Tony Twine of Econometrix was suspicious of any legislation aimed at sorting out a complex problem. “It’s so easy to duck and dive. No country has ever relied on the use of any one mechanism; it is often the combination of different approaches that works the best,” he said.

But he welcomed the possible further liberalisation of exchange controls as having far-reaching potential in levelling the playing field by enabling foreign companies to challenge the domination of the South African economy by a few.

But, historically, it has been very difficult for a foreign company to buy into a local pyramid structure and at the same time there are not as many local interests (including blacks) who can buy into these pyramids at market value, says Dr Pierre Brooks, South African Competition Board chair.

“In the context of both the re-integration into the world economy and the need for new competition laws in line with the rest of the world, we must aim to prevent the concentration and abuse of power which can subvert free enterprise.”
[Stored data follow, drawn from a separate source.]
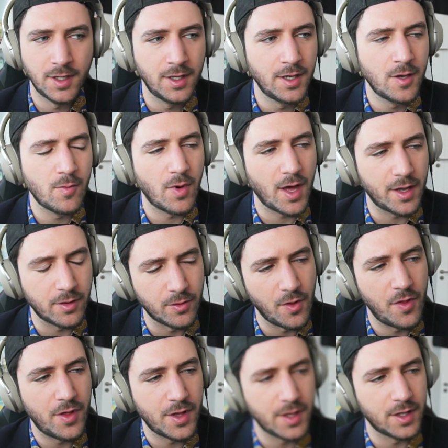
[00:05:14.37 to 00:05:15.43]
But I don't
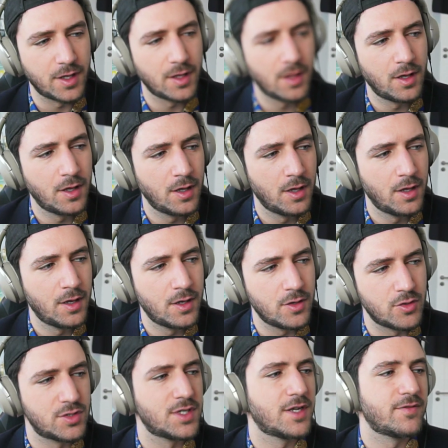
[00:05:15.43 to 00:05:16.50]
think you
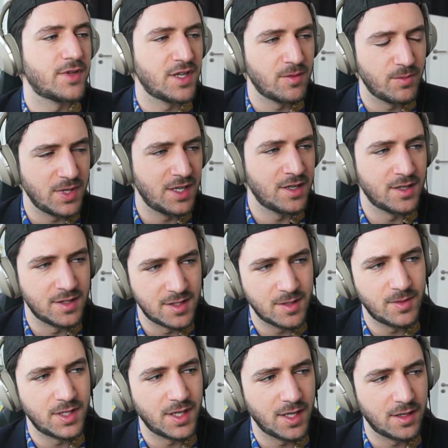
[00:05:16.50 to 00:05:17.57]
should ever be
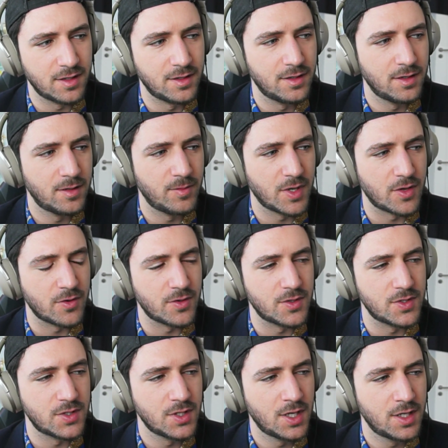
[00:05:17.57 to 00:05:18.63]
intimidated,
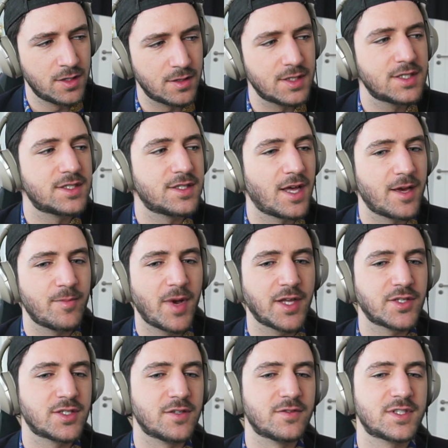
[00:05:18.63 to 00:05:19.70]
because the reason I
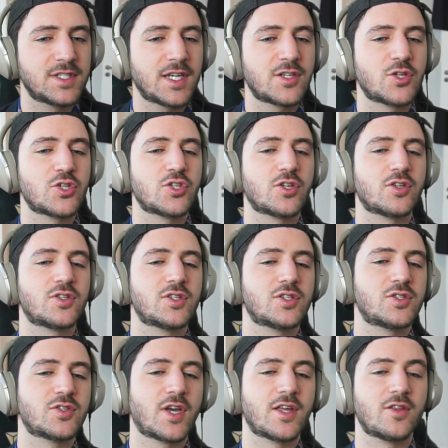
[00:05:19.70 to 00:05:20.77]
matched the Versace shirt
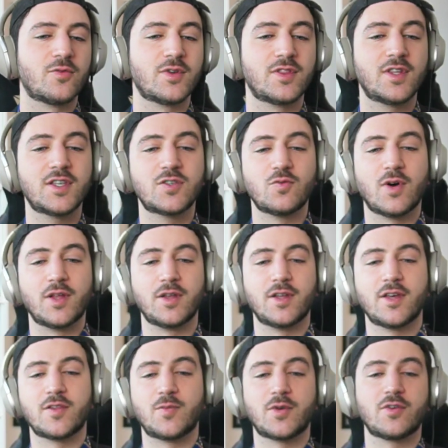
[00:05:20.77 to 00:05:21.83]
together with this one
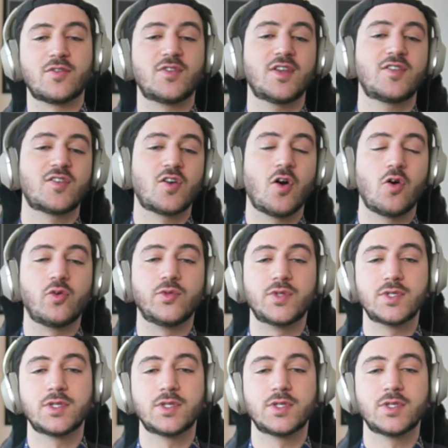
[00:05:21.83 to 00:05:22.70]
is because this coat,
He supports the broad range of internationally accepted competition and anti-trust measures, as well as the concept of imposing huge fines to curb the abuse of power by dominant entities in the market place.
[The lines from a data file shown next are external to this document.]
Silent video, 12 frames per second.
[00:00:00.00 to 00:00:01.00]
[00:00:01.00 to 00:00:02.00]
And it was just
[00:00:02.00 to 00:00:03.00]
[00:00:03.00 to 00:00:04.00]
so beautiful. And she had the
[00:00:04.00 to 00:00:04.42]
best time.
But he added that opinions were sure to differ on whether competition law should take cognisance of or address important ethical, social and political issues.

One such difference of opinion was aired by National African Federated Chambers of Commerce (Nafcoc) executive secretary general Mashudu Ramano, who said: “From our perspective we want to be co-owners, co-producers, co-creators and co-sharers in the wealth that we jointly own and produce.”

Ramano said competition policy should be more vigorous, pro-active, robust and strong and should meet the following tests:

l It should deter negative trends, but not discourage beneficial competition and co-operation;

l Be easy to administer and not impose excessive burdens on industries;

l Provide swift, effective and fair remedies to injured parties;

l Provide strong punitive measures to serve as deterrents.

Michael Spicer of Anglo American, meanwhile, called for an holistic policy to ensure that the state’s dominance of the economy through the monopolies it controls is also changed. Markets are more effective in resolving most problems.

But Thebe Investment chair Vusi Khanyile called for South Africa’s new laws to be structured to benefit the stimulation of the growth of small, medium and micro-enterprises. He maintained the present trend tended only to create new small black conglomerates such as Rail, New Africa Investments Limited (Nail) and others.

He said even the company he headed had already become a small conglomerate, although this was not the intention. “We have had to keep some companies in our stable alive beyond their actual lifespans just to protect the reputation of Thebe, typical of one of the ways conglomerates add to anti- competitiveness.”